No training has been possible due to all swimming facilities being closed and it is 10 days since Quinn has been in the water.
"I'm having to find other ways to keep fit but it's now more to keep my sanity than anything else than at trying to keep in top physical shape," he said.
"It's just that if I was stuck in the house all day, I would go mad. So getting out for a run or getting out for a bit of a cycle, I've managed to set up a spin bike in my living room so I'm getting on that and just doing what I can more to keep sane and give a bit of structure to my day is now the amount of exercise I'm doing."
The 26-year-old had always viewed 2020 as a "marker to see where I'm at and potentially call it a day after that".
The postponement pushes that eventuality back one year, including key life decisions.
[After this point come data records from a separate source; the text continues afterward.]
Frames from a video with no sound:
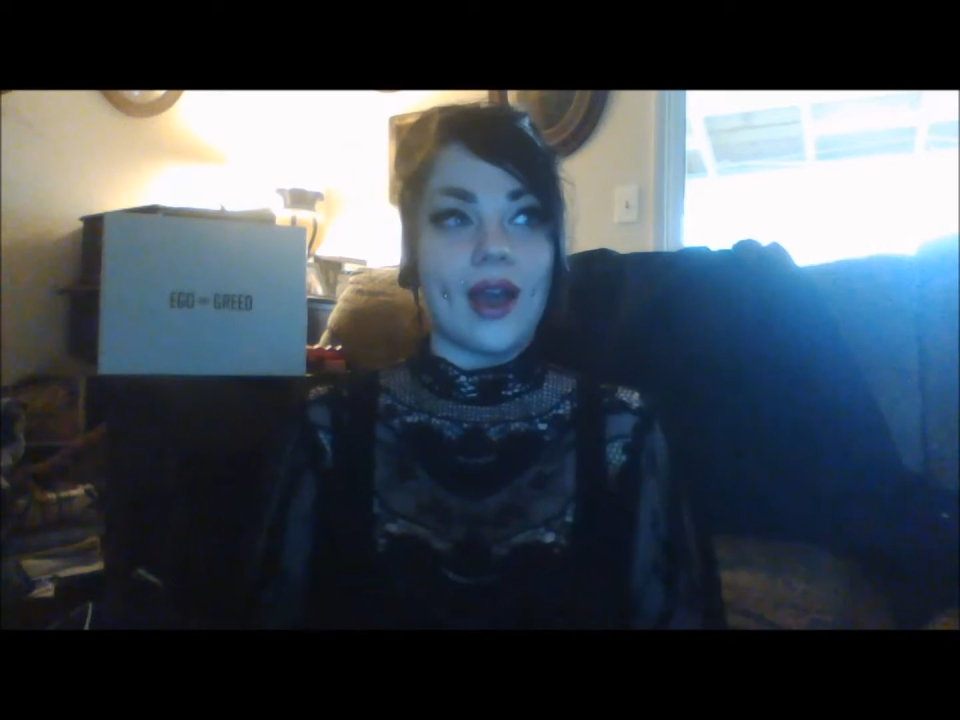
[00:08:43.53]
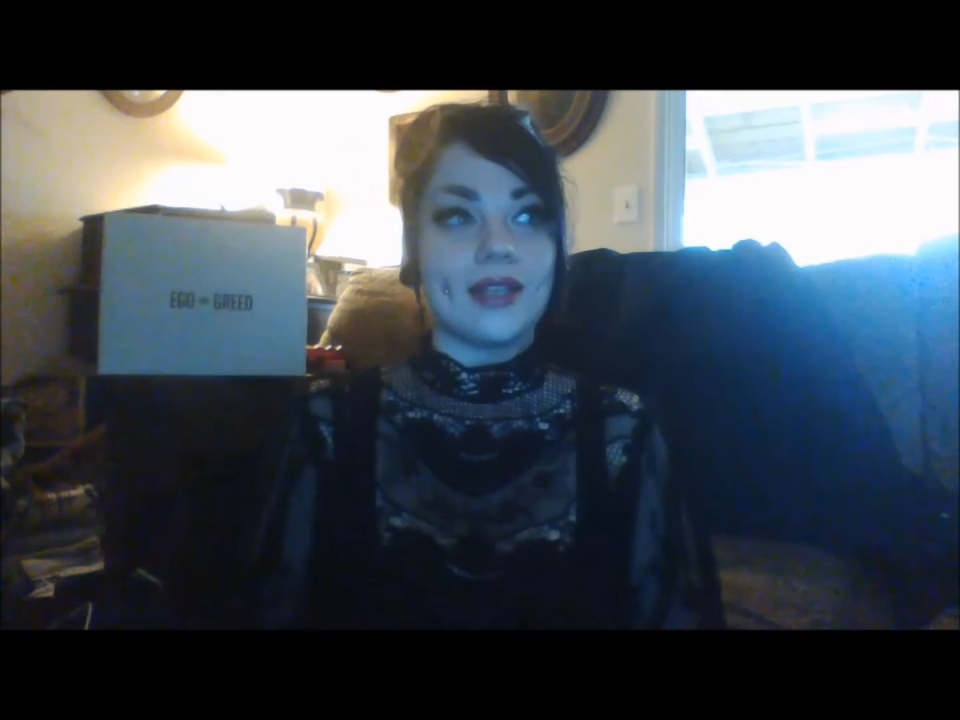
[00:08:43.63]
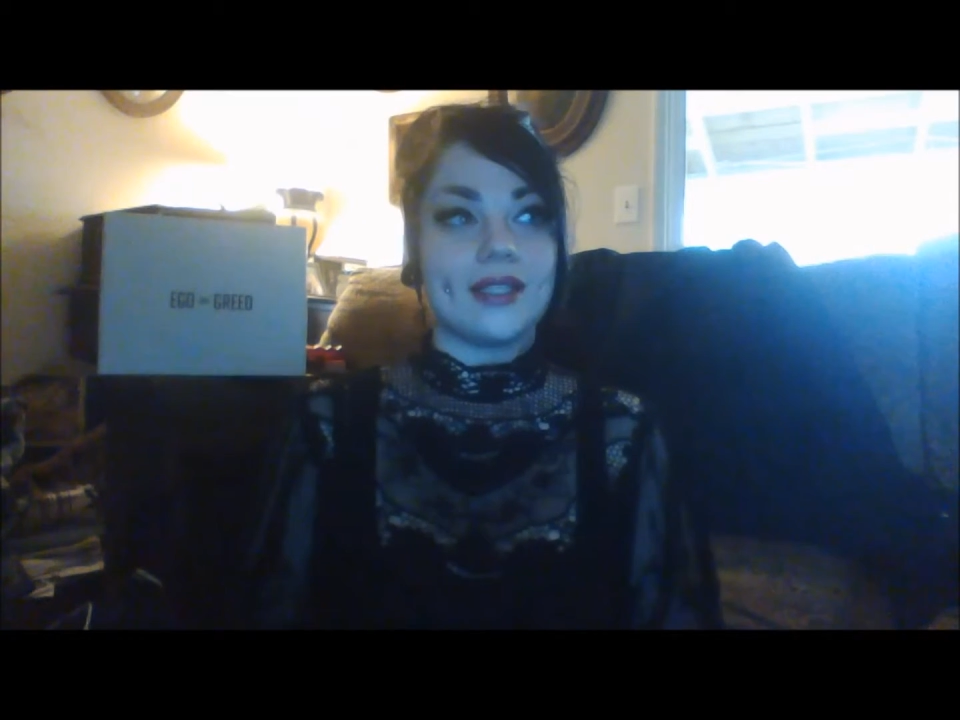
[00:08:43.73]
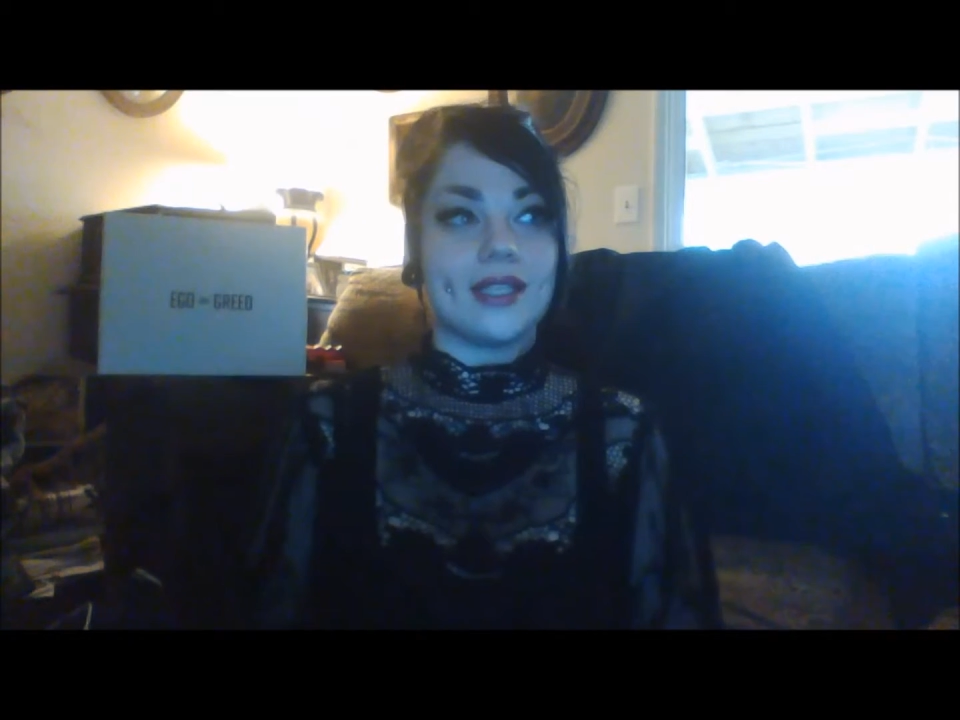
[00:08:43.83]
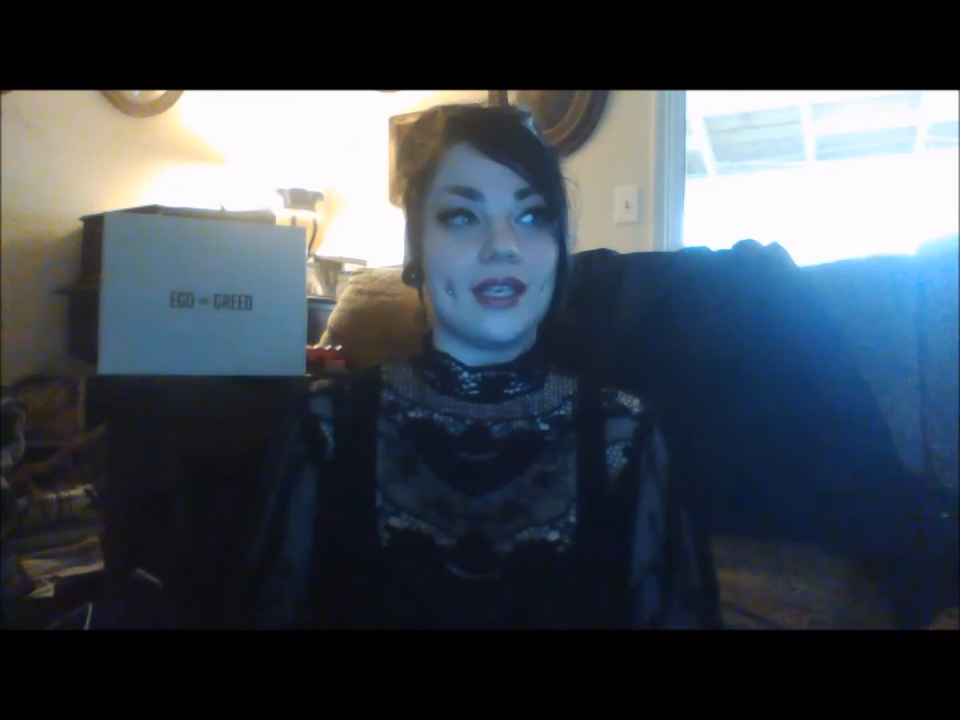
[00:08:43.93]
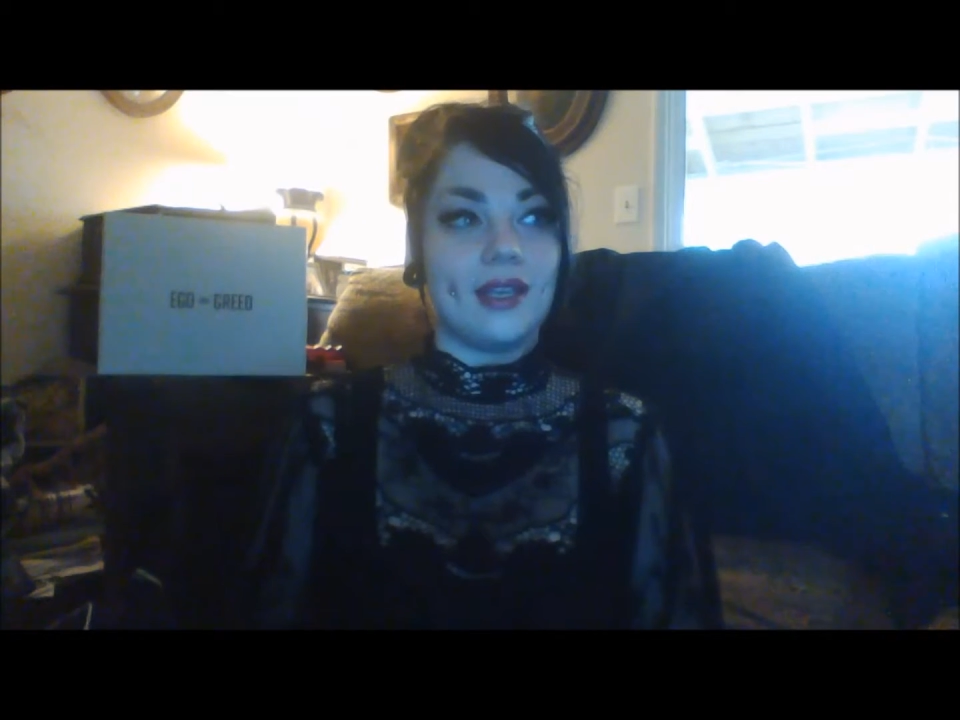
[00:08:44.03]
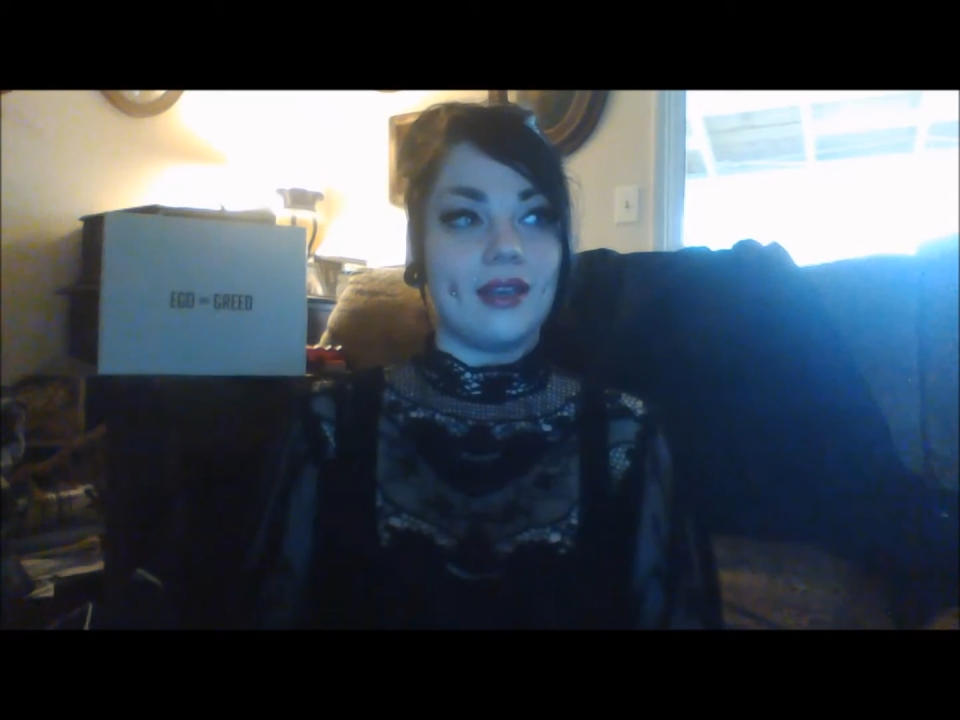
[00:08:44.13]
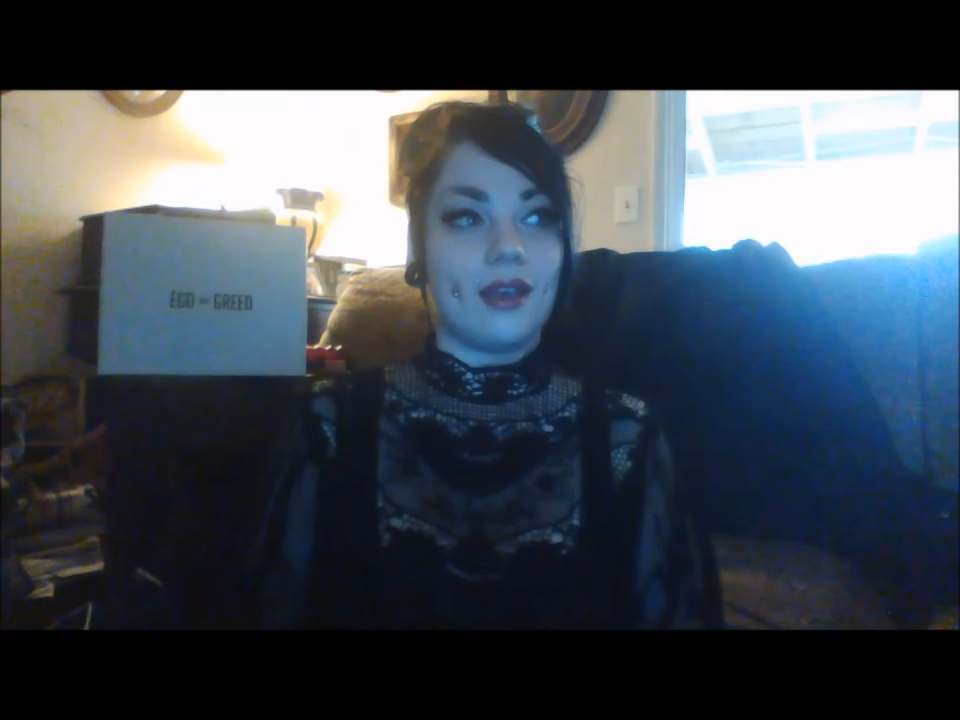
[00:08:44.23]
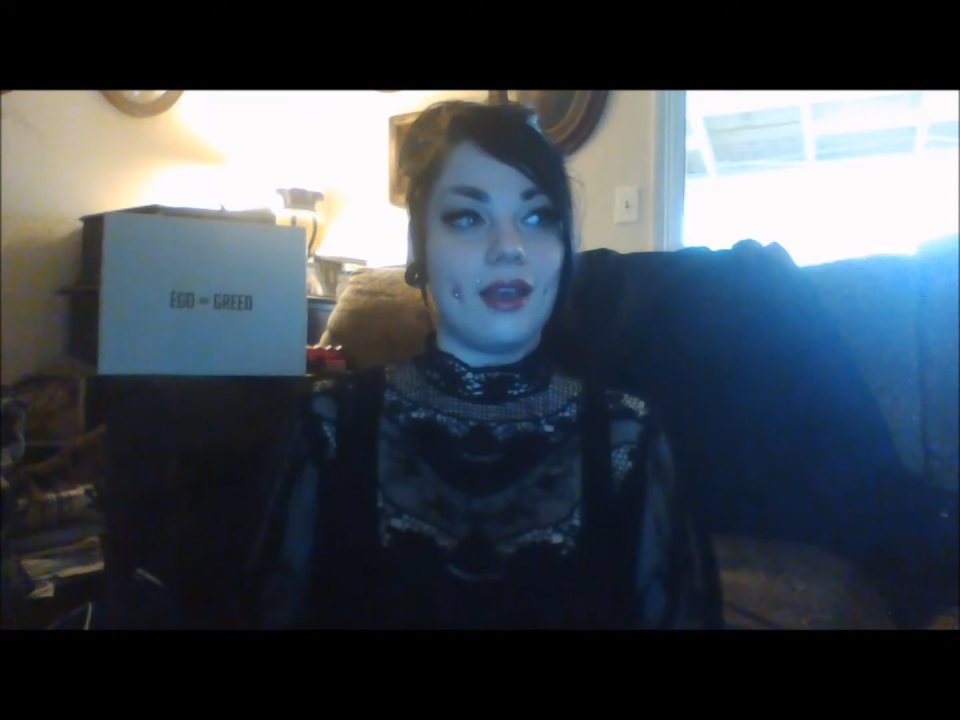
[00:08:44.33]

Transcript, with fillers: I did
"So that brings up a whole lot of questions in that I was looking at finishing off my college and then looking at getting a job and moving into the next chapter of my life and now I have to re-evaluate and see is it there in terms of the body and if I can stay healthy for another year and then more importantly, am I mentally capable of going through it for another year."
He also touched on the "turbulent path" since his appearance in Rio after the death of his father following a hill walking accident in 2018.
"It threw everything into the air and led me to kind of question what I was doing and where I wanted to go with my sport and with my life in general. It did change my perception on everything so it was a big change and a big struggle for two or three years," said Quinn.